WHAT YOU NEED TO DO: Look through the listing below for the line with "[0:00.00-0:01.00]" and the line with "Transcript: expressed his desire". Copy both, along with every line between them, exactly and with no pictures.

ENTRIES SUPPLIED:
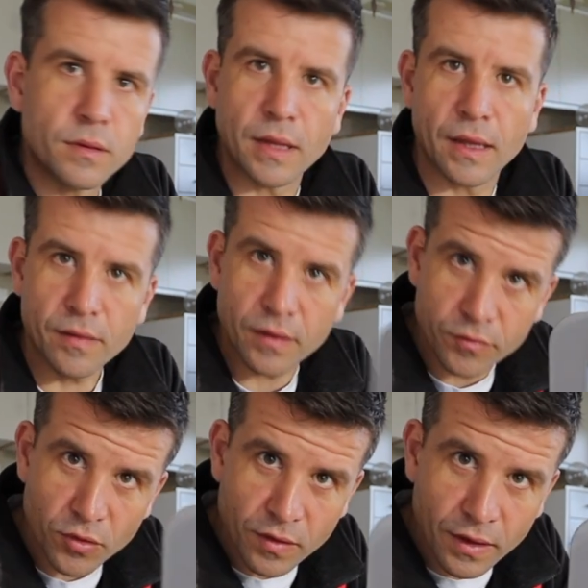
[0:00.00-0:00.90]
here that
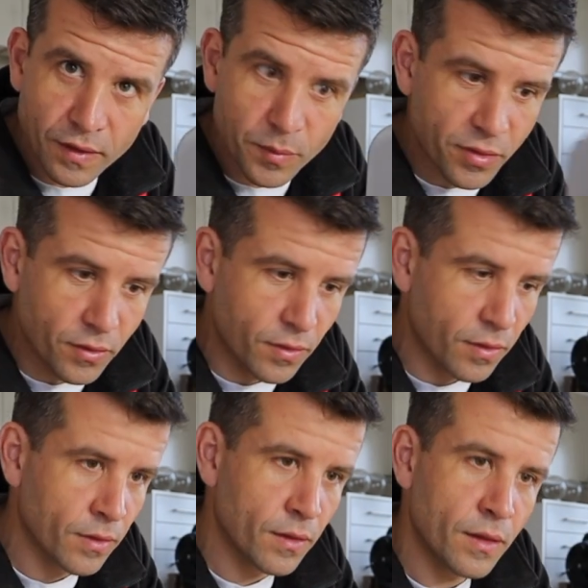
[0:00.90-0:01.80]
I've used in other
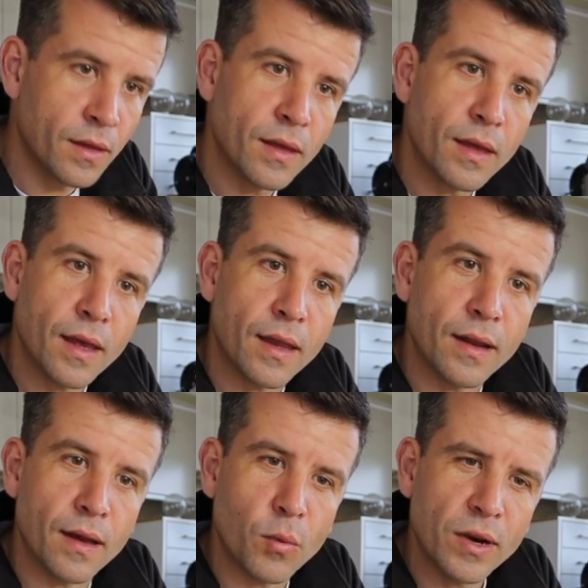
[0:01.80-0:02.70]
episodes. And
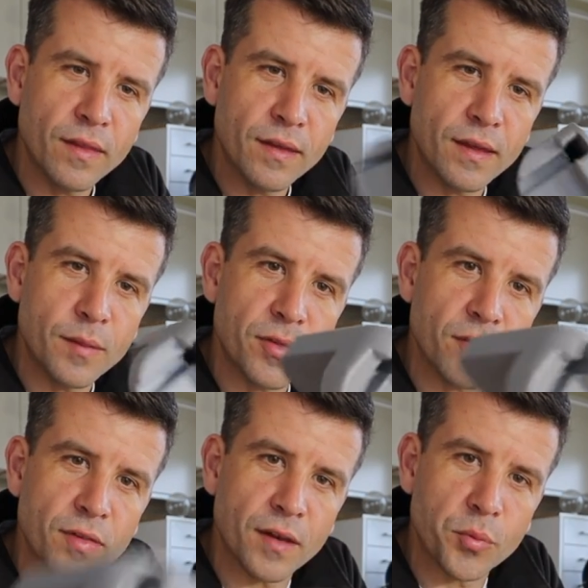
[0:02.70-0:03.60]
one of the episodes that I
--
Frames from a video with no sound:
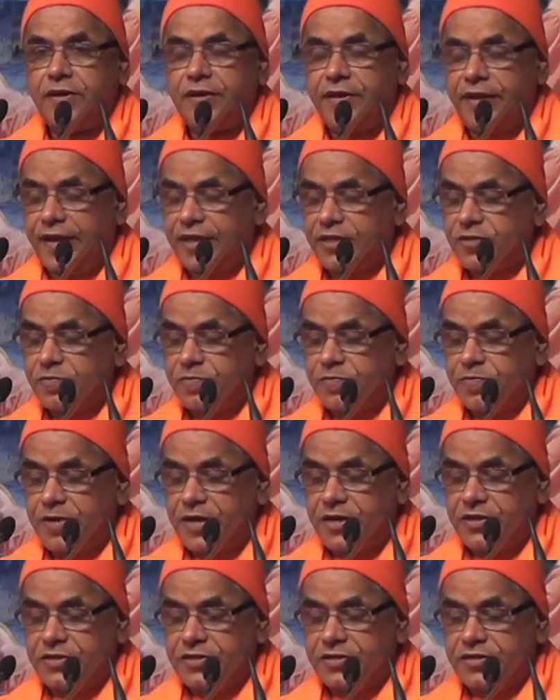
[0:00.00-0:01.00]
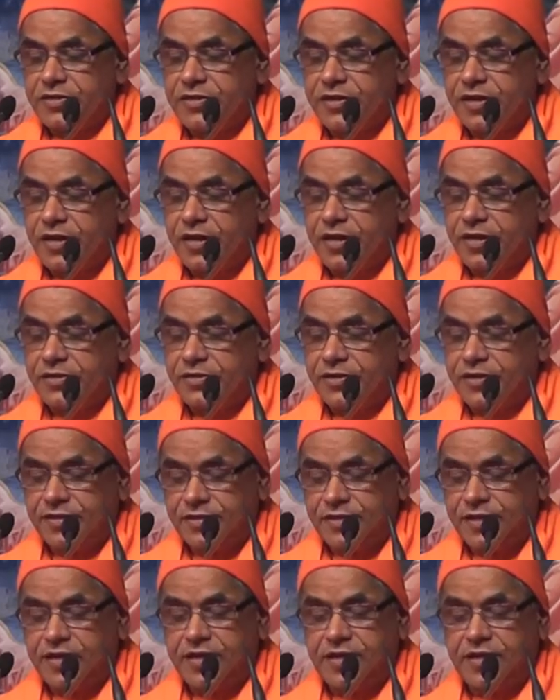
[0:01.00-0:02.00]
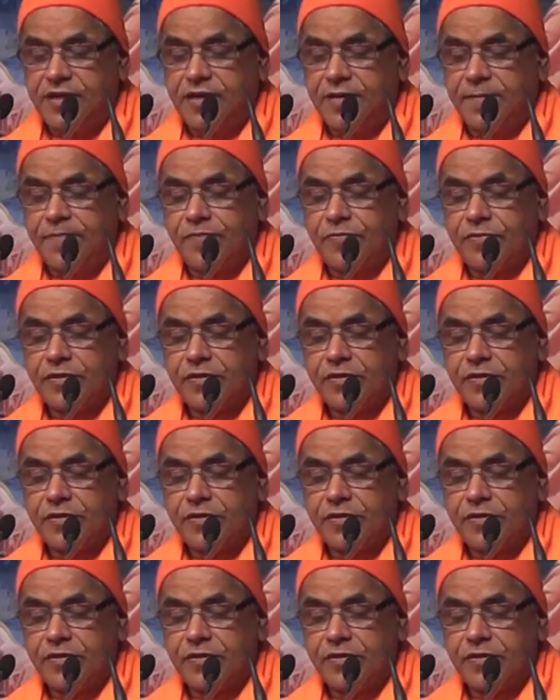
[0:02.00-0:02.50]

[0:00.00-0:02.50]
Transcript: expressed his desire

RESPONSE BELOW:
[0:00.00-0:01.00]
[0:01.00-0:02.00]
[0:02.00-0:02.50]

[0:00.00-0:02.50]
Transcript: expressed his desire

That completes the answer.